* [Linux Memory Hotness and Promotion] Notes from February 12, 2026
@ 2026-02-15 4:04 David Rientjes
0 siblings, 0 replies; only message in thread
From: David Rientjes @ 2026-02-15 4:04 UTC (permalink / raw)
To: Davidlohr Bueso, Fan Ni, Gregory Price, Jonathan Cameron,
Joshua Hahn, Raghavendra K T, Rao, Bharata Bhasker,
SeongJae Park, Wei Xu, Xuezheng Chu, Yiannis Nikolakopoulos,
Zi Yan
Cc: linux-mm
Hi everybody,
Here are the notes from the last Linux Memory Hotness and Promotion call
that happened on Thursday, February 12. Thanks to everybody who was
involved!
These notes are intended to bring people up to speed who could not attend
the call as well as keep the conversation going in between meetings.
----->o-----
Bharata updated on the status of v5 of his patch series from a couple
weeks ago with two modes of operation. Based on discussion with people
are LPC, he proposed two mechanisms to track hotness that would have
vastly different memory footprint requirements, one as little as one byte
per page. He posted benchmark numbers over a series of updates upstream.

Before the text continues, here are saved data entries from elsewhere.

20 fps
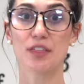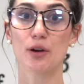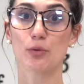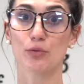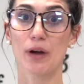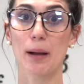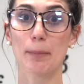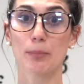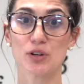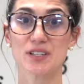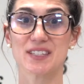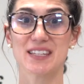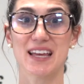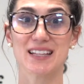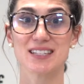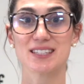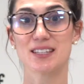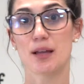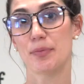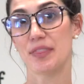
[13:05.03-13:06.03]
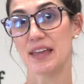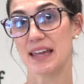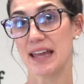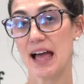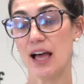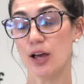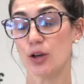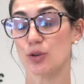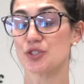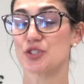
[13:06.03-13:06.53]
that represent something
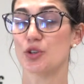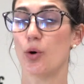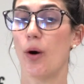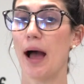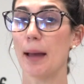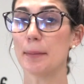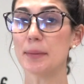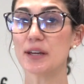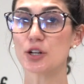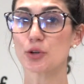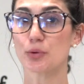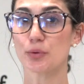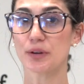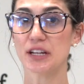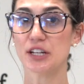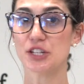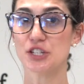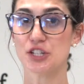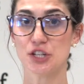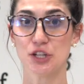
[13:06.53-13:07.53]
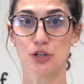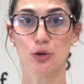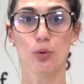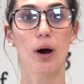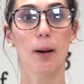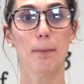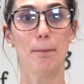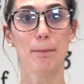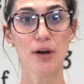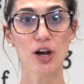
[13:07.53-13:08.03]
else. So I'm gonna read to you
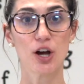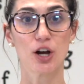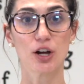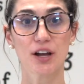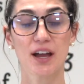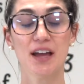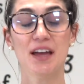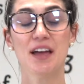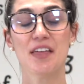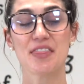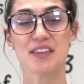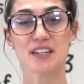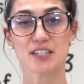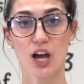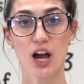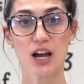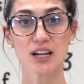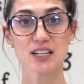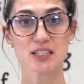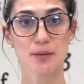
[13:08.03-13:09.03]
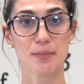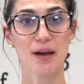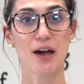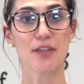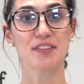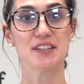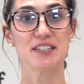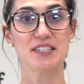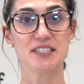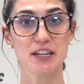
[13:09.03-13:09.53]
a book that talks
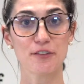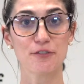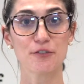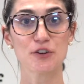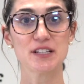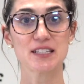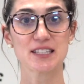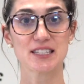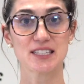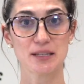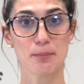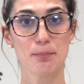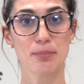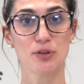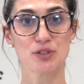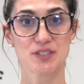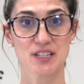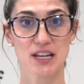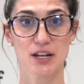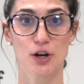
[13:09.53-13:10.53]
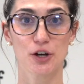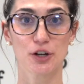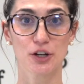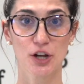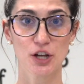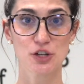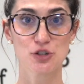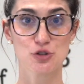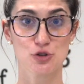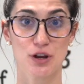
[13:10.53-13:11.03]
about the different symbols in our
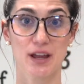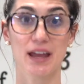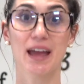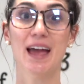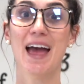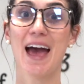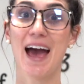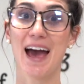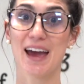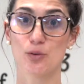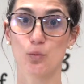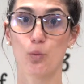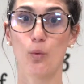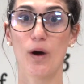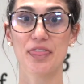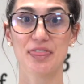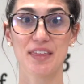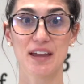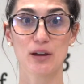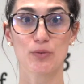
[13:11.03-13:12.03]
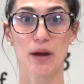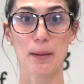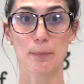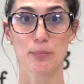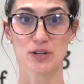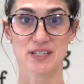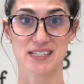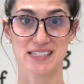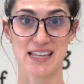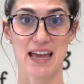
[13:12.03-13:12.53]
country and what they
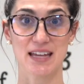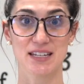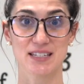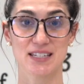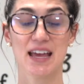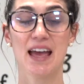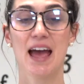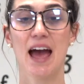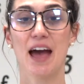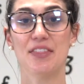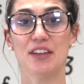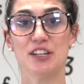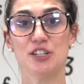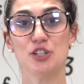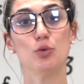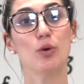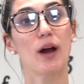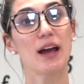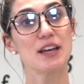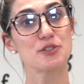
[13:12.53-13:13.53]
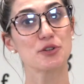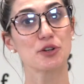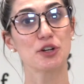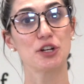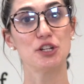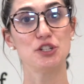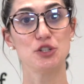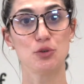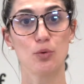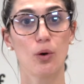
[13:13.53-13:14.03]
represent. And then you guys are
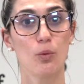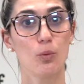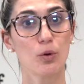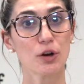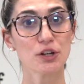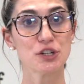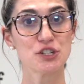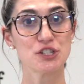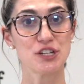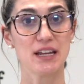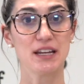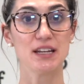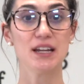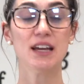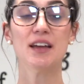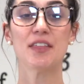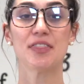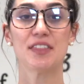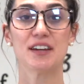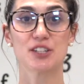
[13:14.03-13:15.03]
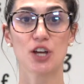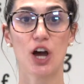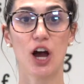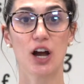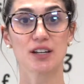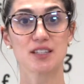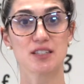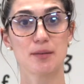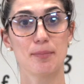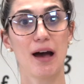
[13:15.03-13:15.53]
gonna do a worksheet that
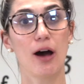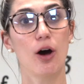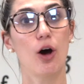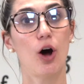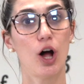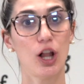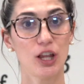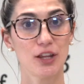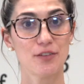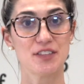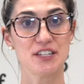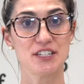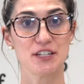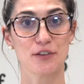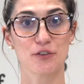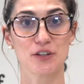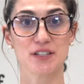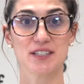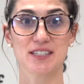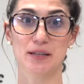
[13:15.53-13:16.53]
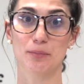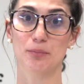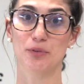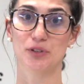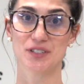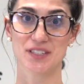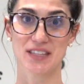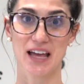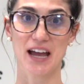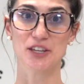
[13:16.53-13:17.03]
talks about all of the different
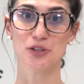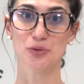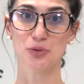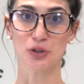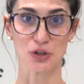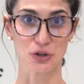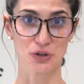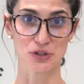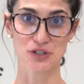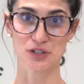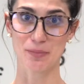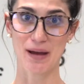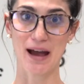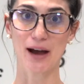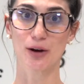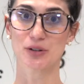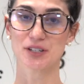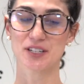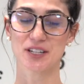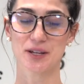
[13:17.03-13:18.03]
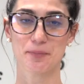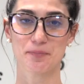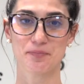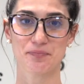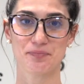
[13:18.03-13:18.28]
symbols that you learned about.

He found a clear advantage of hot page promotion when top tier memory was
not saturated for both of these modes of operation.

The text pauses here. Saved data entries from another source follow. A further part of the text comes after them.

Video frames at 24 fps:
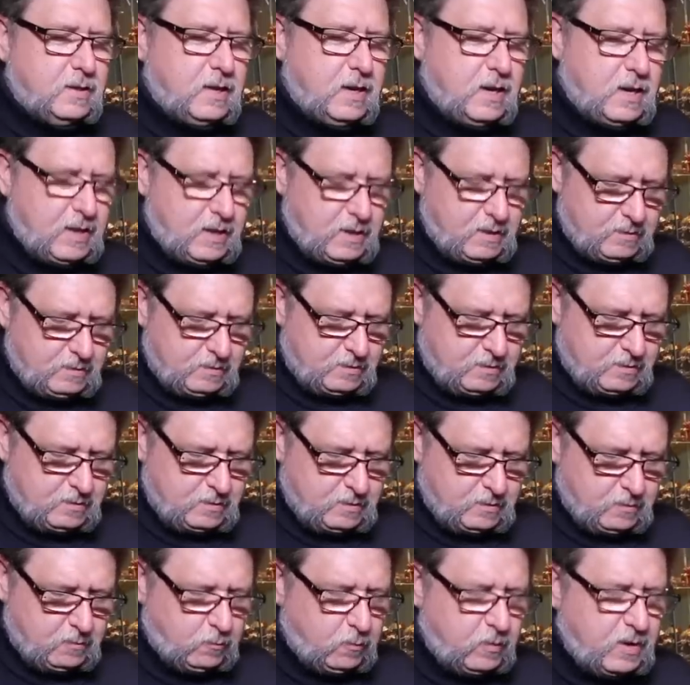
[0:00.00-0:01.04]
uh,
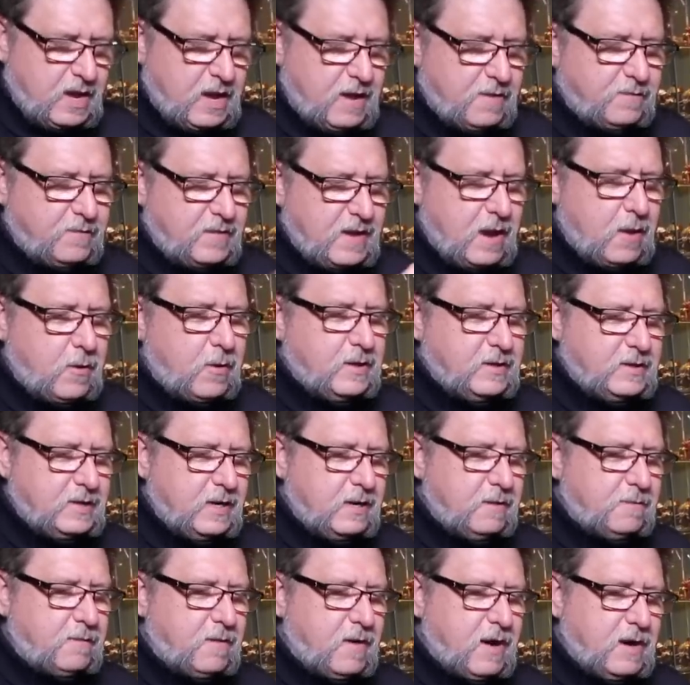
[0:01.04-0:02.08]
we have now
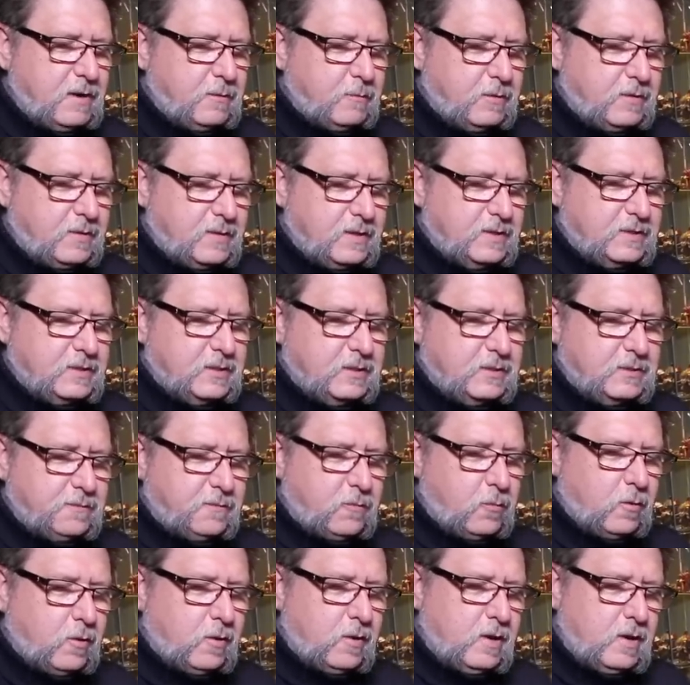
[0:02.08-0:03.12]
identified what this is
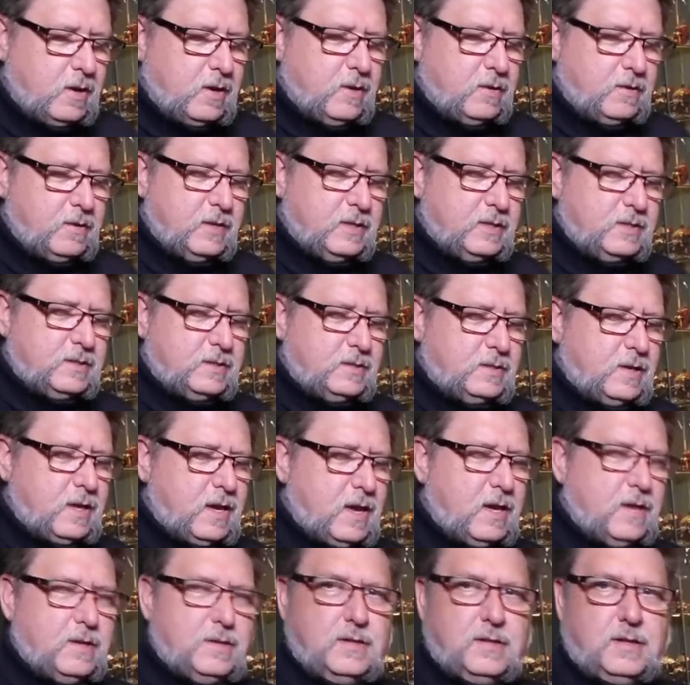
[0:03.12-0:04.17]
for. This
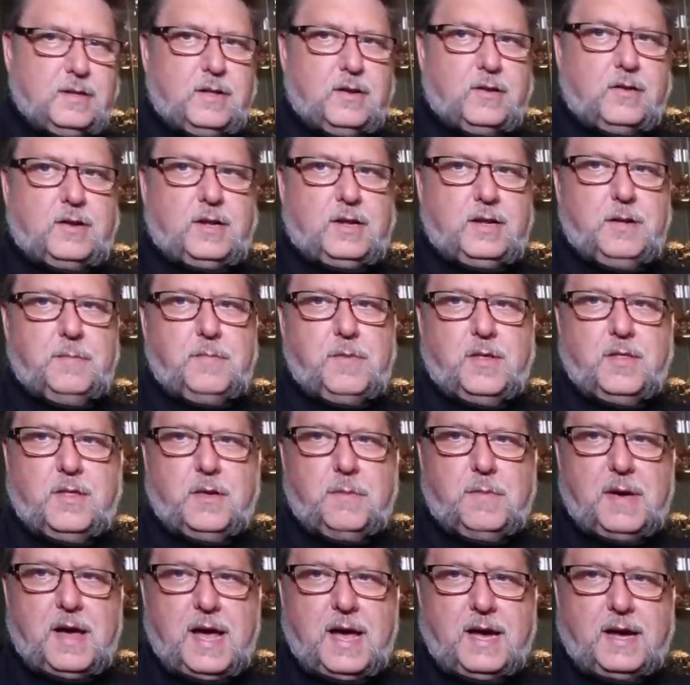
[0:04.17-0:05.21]
uh, little clip on the
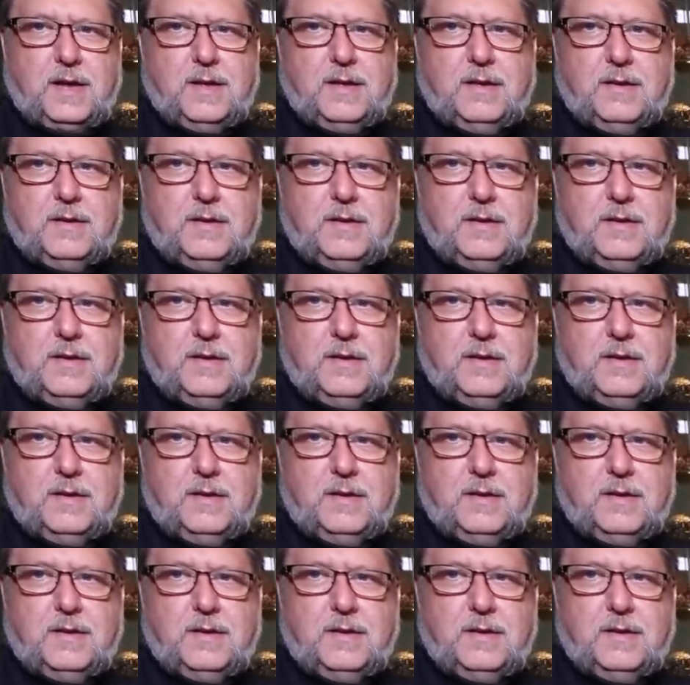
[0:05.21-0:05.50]
back.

However, when there is top-tier memory pressure (when the benchmark
working set spills over into CXL memory), then we tend to demote and
promote simultaneously as expected. Interestingly, he has not observed
promotion in these cases actually being helpful; in fact, in some cases it
actually turns out to hurt. He asked for feedback on tunings for when the
demotion case can actually help this scenario. Note in one of these
benchmarking scenarios, however, that the benchmark would perform random
access.
Gregory suggested that we may want to track the number of demotions and
promotions; when the rate of demotions equals the rate of promotions then
we should reduce the number of promotions. Bharata noted that there was
ratelimiting on promotions but not considering the current rate of
demotions. In this case, Gregory said, we are seeing promotions drive
demotions and there will be an endless loop with these workload
characteristics that will impact performance.
Gregory's idea was that if we promote 1,000 pages and then a few seconds
later we demote 1,000 pages, then this is an indication of churn. If this
is consistent, we should back off. In an ideal scenario, we would be
doing some proactive demotion from top tier so there is room to promote.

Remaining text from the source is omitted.